Ahad 05 Jan 2020 06:18 WIB

Hadapi Klaim Cina, Lima KRI Amankan Perairan Natuna

Seluruh kapal asal Cina sudah diusir dari perairan Natuna.

KRI Teuku Umar-385 melakukan peran muka belakang usai mengikuti upacara Operasi Siaga Tempur Laut Natuna 2020 di Pelabuhan Pangkalan TNI AL Ranai, Natuna, Kepulauan Riau, Jumat (3/1/2020).
Foto: M RISYAL HIDAYAT/ANTARA FOTO
KRI Teuku Umar-385 melakukan peran muka belakang usai mengikuti upacara Operasi Siaga Tempur Laut Natuna 2020 di Pelabuhan Pangkalan TNI AL Ranai, Natuna, Kepulauan Riau, Jumat (3/1/2020).

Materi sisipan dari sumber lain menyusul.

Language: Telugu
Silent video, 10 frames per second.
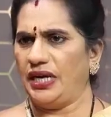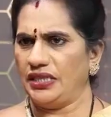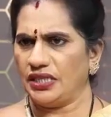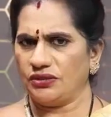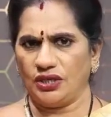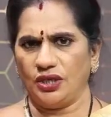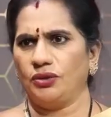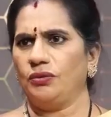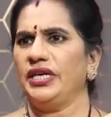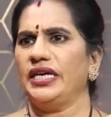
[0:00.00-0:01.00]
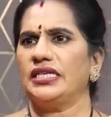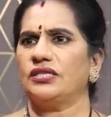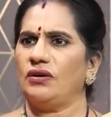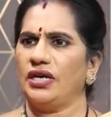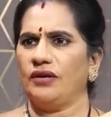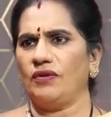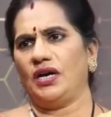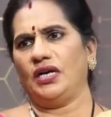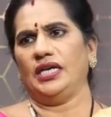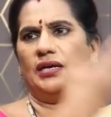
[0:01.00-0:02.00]
పెళ్లి చేసుకున్న టూ ఇయర్స్కు ఏమో
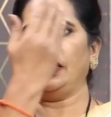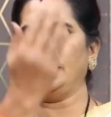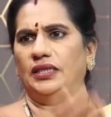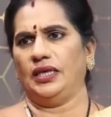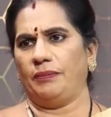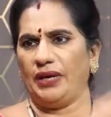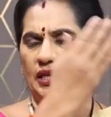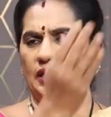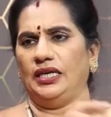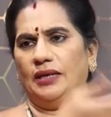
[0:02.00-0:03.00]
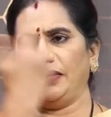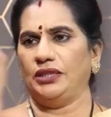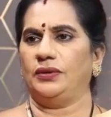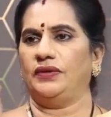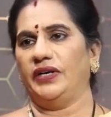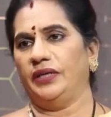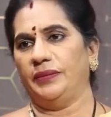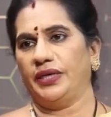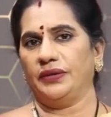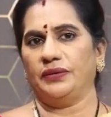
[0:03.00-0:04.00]
ఈ అబ్బాయి ఈ అమ్మాయి తోటి
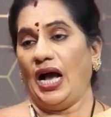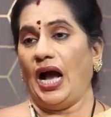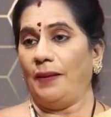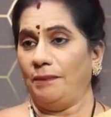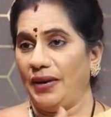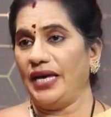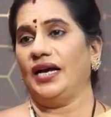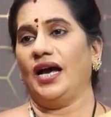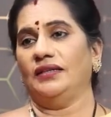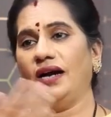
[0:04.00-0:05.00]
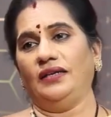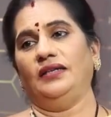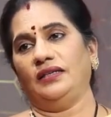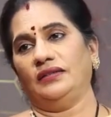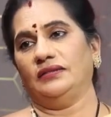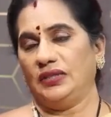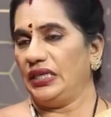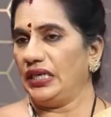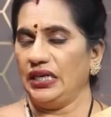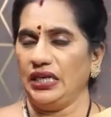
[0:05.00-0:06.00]
వెళ్ళిపోయాడు అమ్మాయి కాదు ఆంటీ
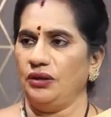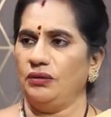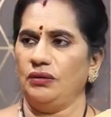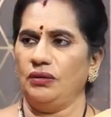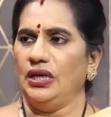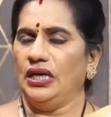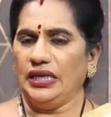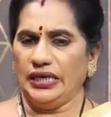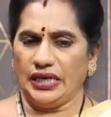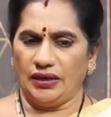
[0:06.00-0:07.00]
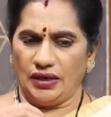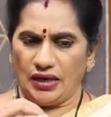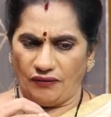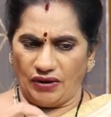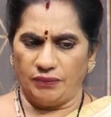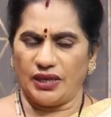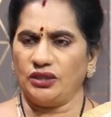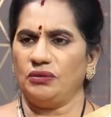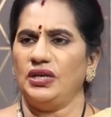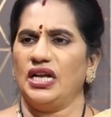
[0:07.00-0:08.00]
ఇక్కడ నేను ఇక్కడ వాళ్ళు
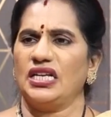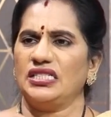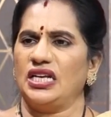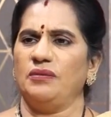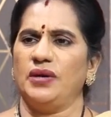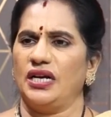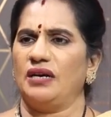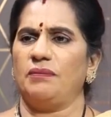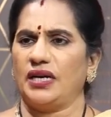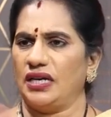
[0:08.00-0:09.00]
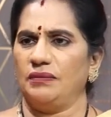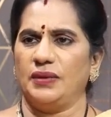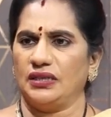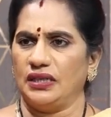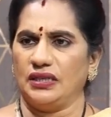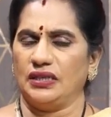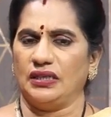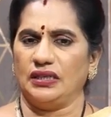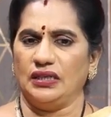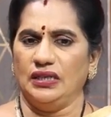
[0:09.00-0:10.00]
బ్రతుకున్నారా చనిపోయారా పక్కన
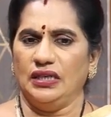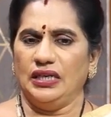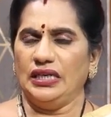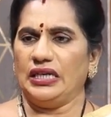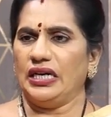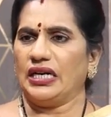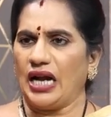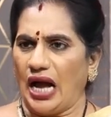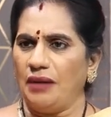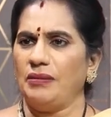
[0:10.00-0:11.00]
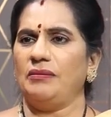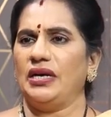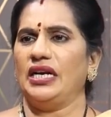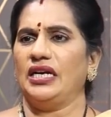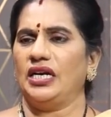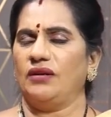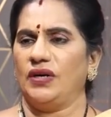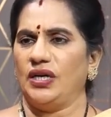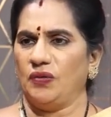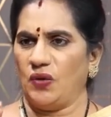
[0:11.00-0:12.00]
పెడతానండి ఇక్కడ కామం
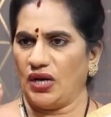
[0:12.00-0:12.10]
అనేటటువంటి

REPUBLIKA.CO.ID, TANJUNGPINANG -- Lima kapal perang Republik Indonesia (KRI) mengamankan perairan Natuna, Kepulauan Riau. Pengamanan ini terkait adanya kapal asing yang dikawal coast guard Cina di perairan tersebut.

"Tiga KRI sejak beberapa hari lalu sudah berada di Natuna dan hari ini dua KRI dari Jakarta sudah tiba di Natuna," ujar Kepala Dispen Lantamal IV/Tanjungpinang Mayor Marinir Saul Jamlaay di Tanjungpinang, Sabtu (4/1).

Baca Juga

Saul menegaskan, situasi di Natuna saat ini dalam kondisi aman. Seluruh kapal asal Cina sudah diusir dari perairan Natuna. Selain KRI, pengamanan juga dilakukan dengan menggunakan pesawat intai maritim. "Kondisi sekarang landai, sudah aman. Namun, perairan di Natuna tetap dikawal ketat," tuturnya.

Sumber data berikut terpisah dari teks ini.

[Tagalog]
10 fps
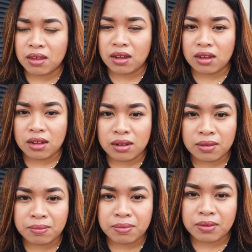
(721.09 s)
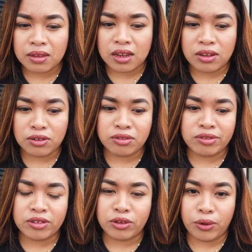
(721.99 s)
uh, ngayon.
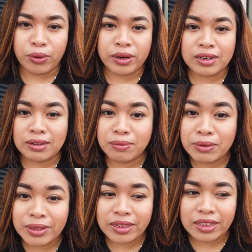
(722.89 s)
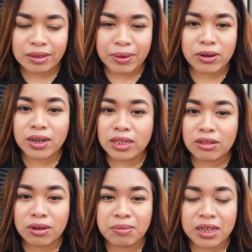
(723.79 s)
So, we will see. Pero
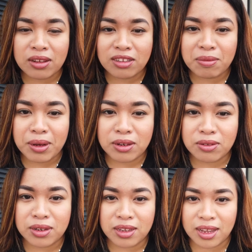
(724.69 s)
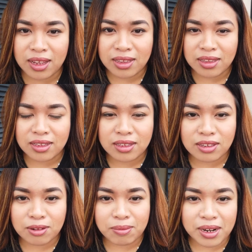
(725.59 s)
nandito kami ngayon sa balcony and
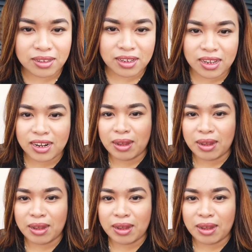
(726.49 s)
sobrang saya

Saul mengemukakan Lantamal IV/Tanjungpinang memberi bantuan logistik dalam pelaksanaan operasi pengamanan di Natuna. Lanal Ranai terlibat langsung dalam mengamankan perairan Natuna. "Kalau personel, tidak ada dari Lantamal IV, namun kami membantu logistik," katanya.

Saul menegaskan, permasalahan kapal asal Cina yang masuk ke Natuna merupakan atensi negara. Lantamal IV/Tanjungpinang pun memberi perhatian khusus terhadap permasalahan itu sejak lama. "Kami memberi perhatian khusus terhadap pengamanan di daerah perbatasan, seperti di Natuna," ucapnya.

 

photo
Video capture KRI Tjiptadi-381 yang beroperasi di bawah kendali Gugus Tempur Laut (Guspurla) Koarmada I menghalau kapal Coast Guard China saat melakukan patroli di Laut Natuna Utara, Kepulauan Riau, Senin (30/12/2019).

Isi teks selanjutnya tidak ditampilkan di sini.